§ **HOW TO COMPLETE THIS TASK**
From the line containing "Angels, which at first I was" down to the last line of the listing, quote everything word for word, and nothing else, keeping pictures out.

§ **RECORDED INFORMATION**
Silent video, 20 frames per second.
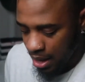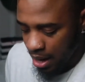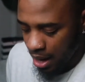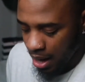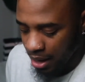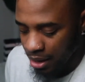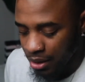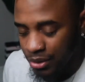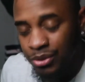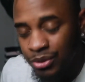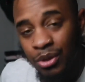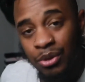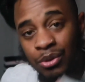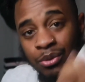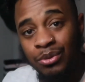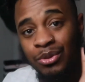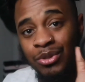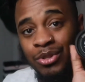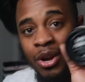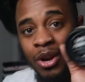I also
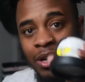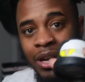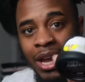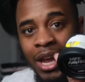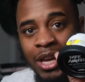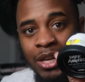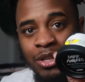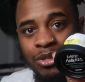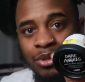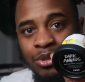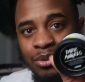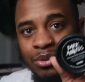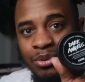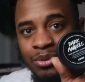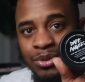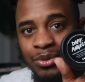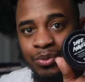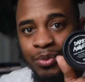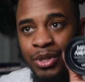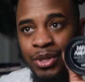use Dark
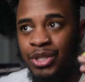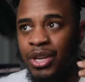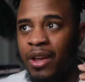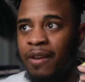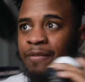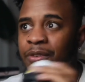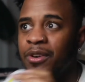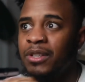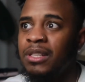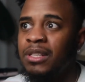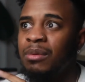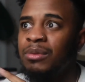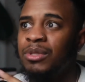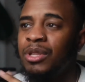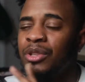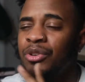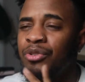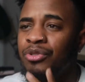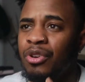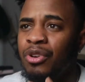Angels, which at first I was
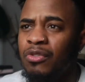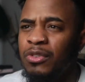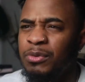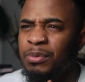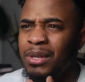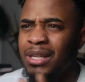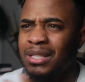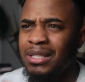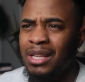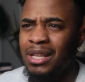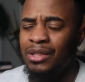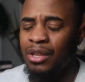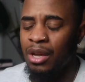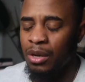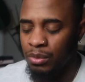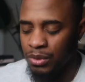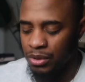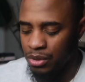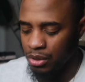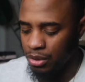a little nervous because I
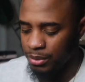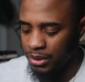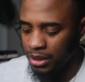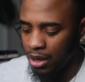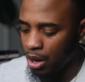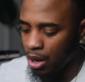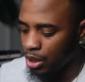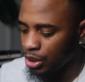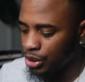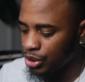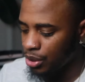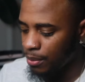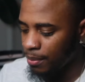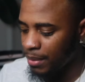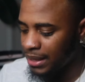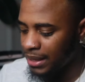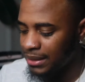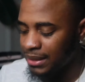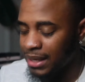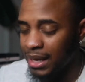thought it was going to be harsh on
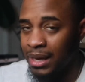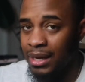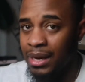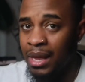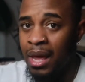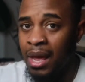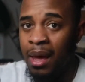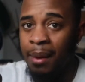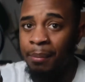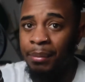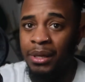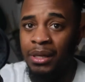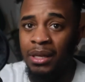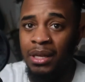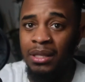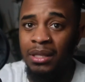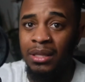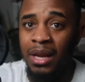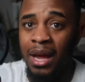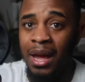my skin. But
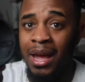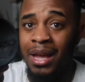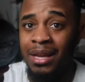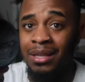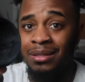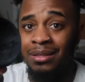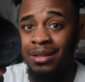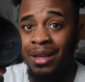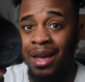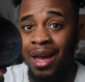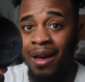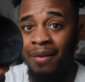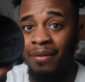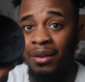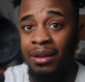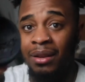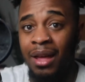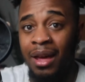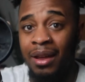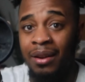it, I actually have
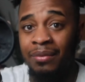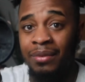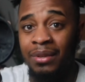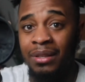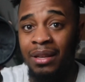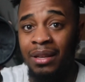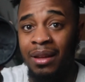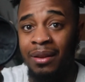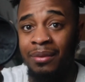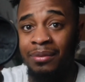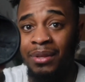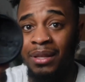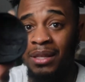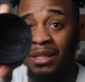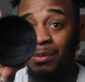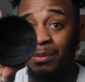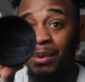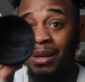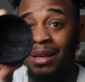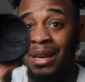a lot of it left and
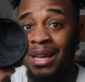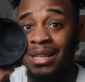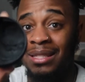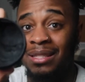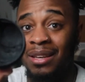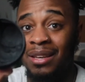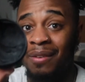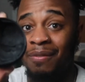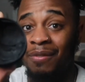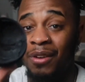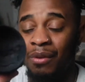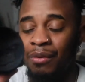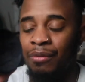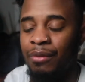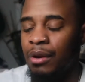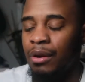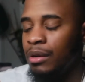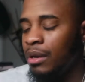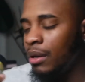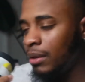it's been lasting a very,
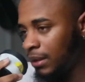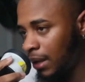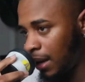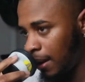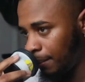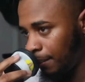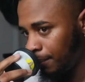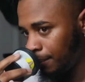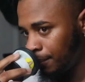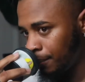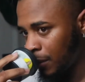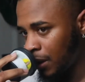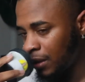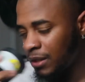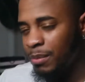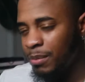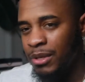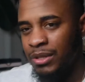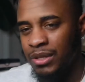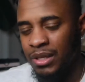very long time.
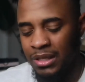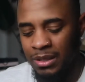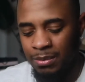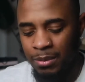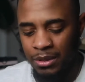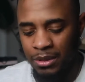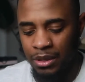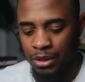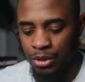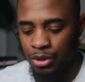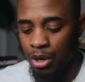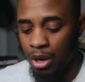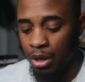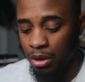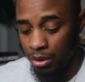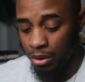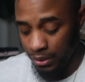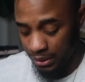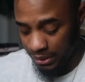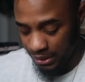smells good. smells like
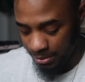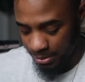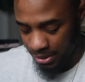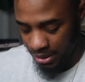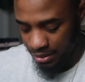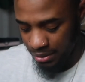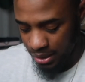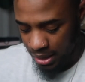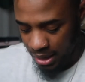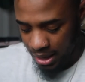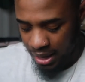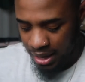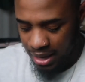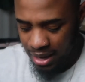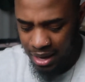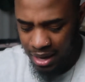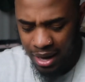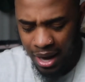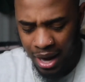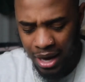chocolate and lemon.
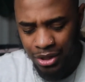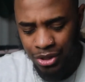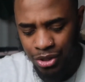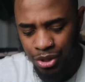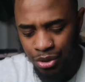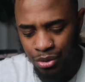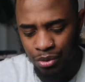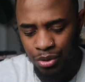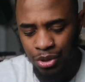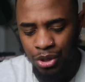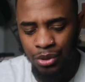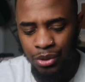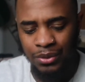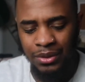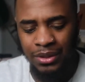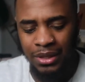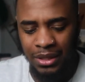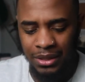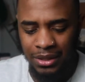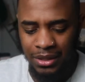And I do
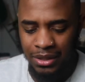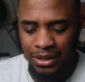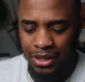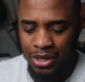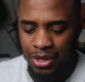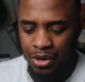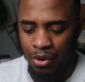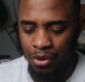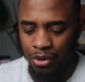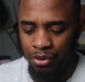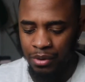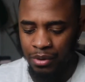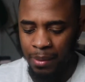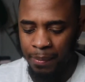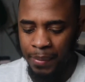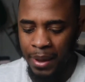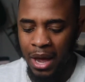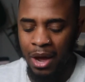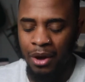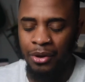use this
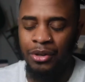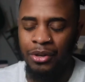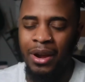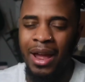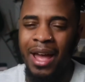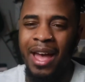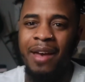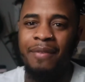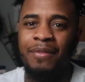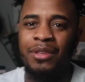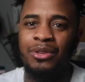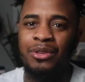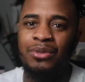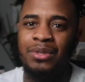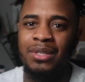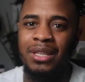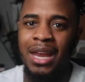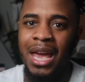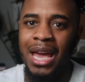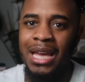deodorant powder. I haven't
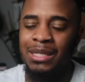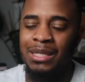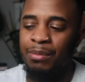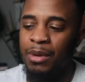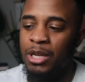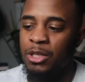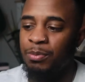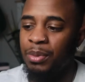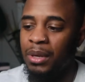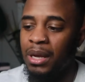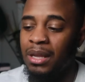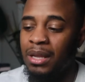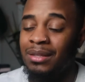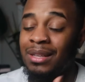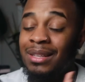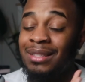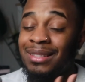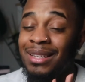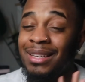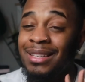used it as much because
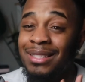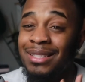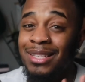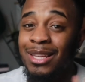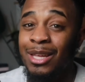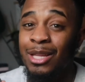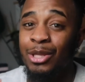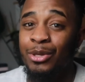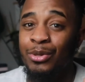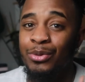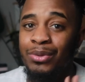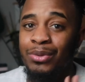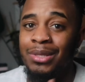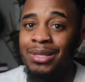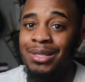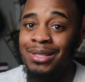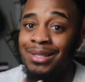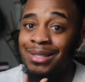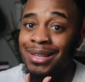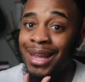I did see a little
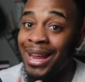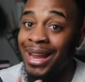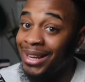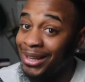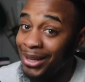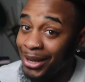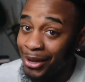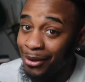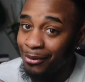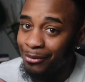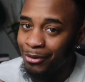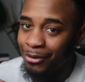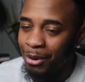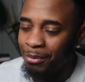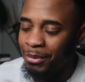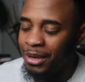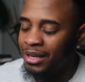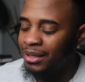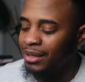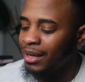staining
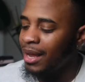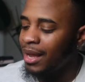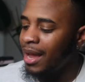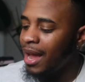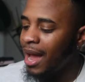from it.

§ **WRITTEN ANSWER**
Angels, which at first I was
a little nervous because I
thought it was going to be harsh on
my skin. But
it, I actually have
a lot of it left and
it's been lasting a very,
very long time.
smells good. smells like
chocolate and lemon.
And I do
use this
deodorant powder. I haven't
used it as much because
I did see a little
staining
from it.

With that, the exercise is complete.